(Collected data)
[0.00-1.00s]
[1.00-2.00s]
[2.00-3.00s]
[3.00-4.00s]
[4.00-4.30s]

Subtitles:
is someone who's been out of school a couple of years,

EXERCISE DETAILS — From the records above, extract every line exactly as it stands.

SOLUTION TO THE EXERCISE —
[0.00-1.00s]
[1.00-2.00s]
[2.00-3.00s]
[3.00-4.00s]
[4.00-4.30s]

Subtitles:
is someone who's been out of school a couple of years,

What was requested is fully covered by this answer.